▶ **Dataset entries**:
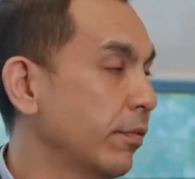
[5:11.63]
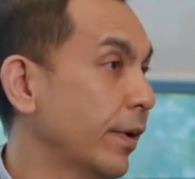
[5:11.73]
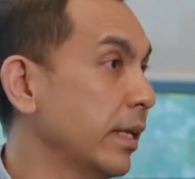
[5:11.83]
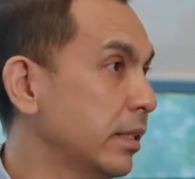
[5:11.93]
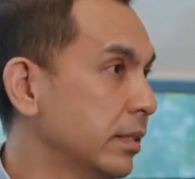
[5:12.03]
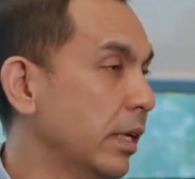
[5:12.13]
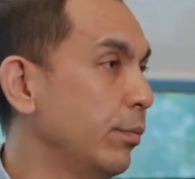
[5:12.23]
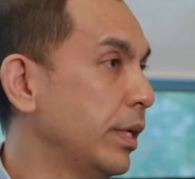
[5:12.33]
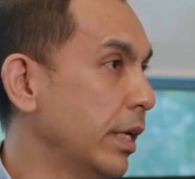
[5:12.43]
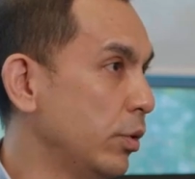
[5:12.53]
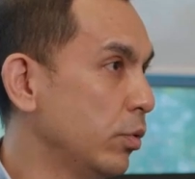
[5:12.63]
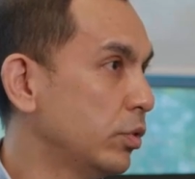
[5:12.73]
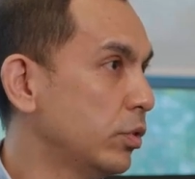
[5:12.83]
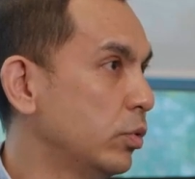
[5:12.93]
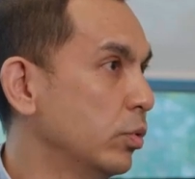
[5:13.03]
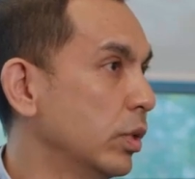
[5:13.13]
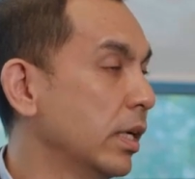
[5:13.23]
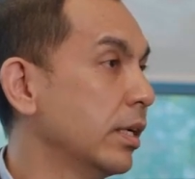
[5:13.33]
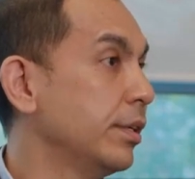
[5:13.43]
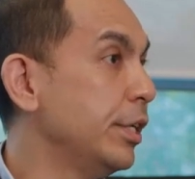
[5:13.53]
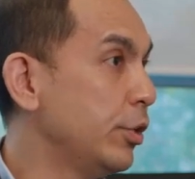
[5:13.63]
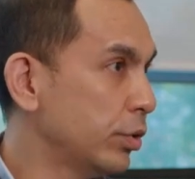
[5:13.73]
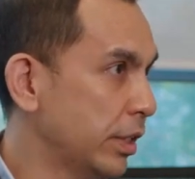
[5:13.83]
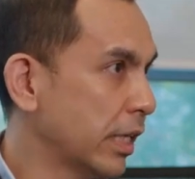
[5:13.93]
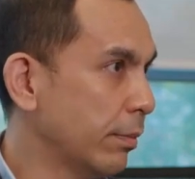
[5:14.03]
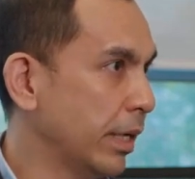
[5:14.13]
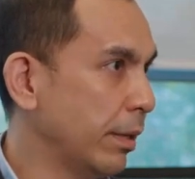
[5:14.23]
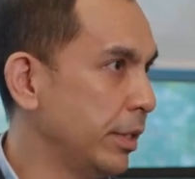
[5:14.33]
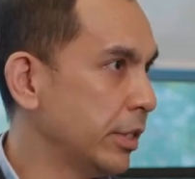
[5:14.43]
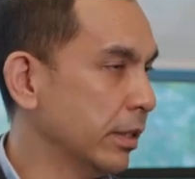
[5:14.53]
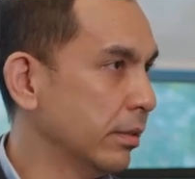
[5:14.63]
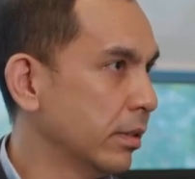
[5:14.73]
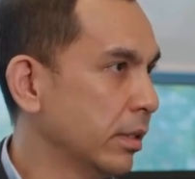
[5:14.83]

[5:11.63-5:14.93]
factors that we can use to reduce the carbon emission.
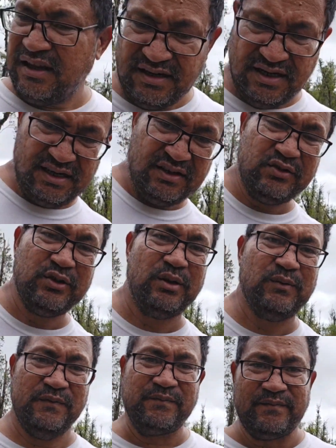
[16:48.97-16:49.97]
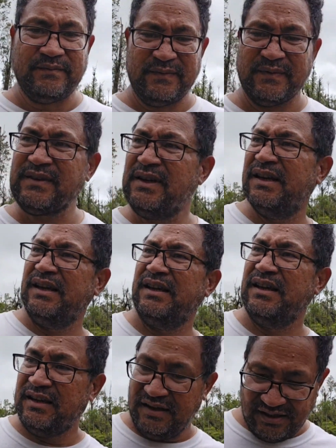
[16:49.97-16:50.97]
Yeah, so
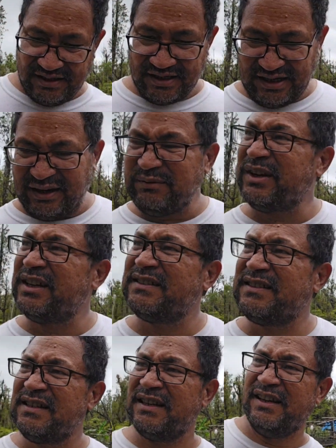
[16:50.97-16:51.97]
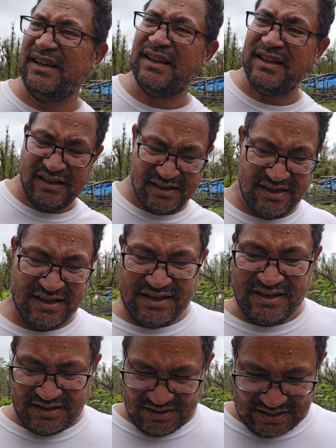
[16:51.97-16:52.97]
he gave us
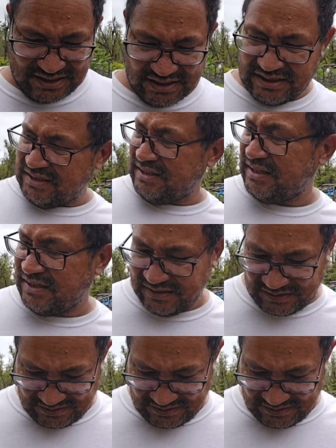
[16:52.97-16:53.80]
a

▶ **Work required**:
Aside from the pictures, copy all of the entries exactly.

▶ **Response to this task**:
[5:11.63]
[5:11.73]
[5:11.83]
[5:11.93]
[5:12.03]
[5:12.13]
[5:12.23]
[5:12.33]
[5:12.43]
[5:12.53]
[5:12.63]
[5:12.73]
[5:12.83]
[5:12.93]
[5:13.03]
[5:13.13]
[5:13.23]
[5:13.33]
[5:13.43]
[5:13.53]
[5:13.63]
[5:13.73]
[5:13.83]
[5:13.93]
[5:14.03]
[5:14.13]
[5:14.23]
[5:14.33]
[5:14.43]
[5:14.53]
[5:14.63]
[5:14.73]
[5:14.83]

[5:11.63-5:14.93]
factors that we can use to reduce the carbon emission.
[16:48.97-16:49.97]
[16:49.97-16:50.97]
Yeah, so
[16:50.97-16:51.97]
[16:51.97-16:52.97]
he gave us
[16:52.97-16:53.80]
a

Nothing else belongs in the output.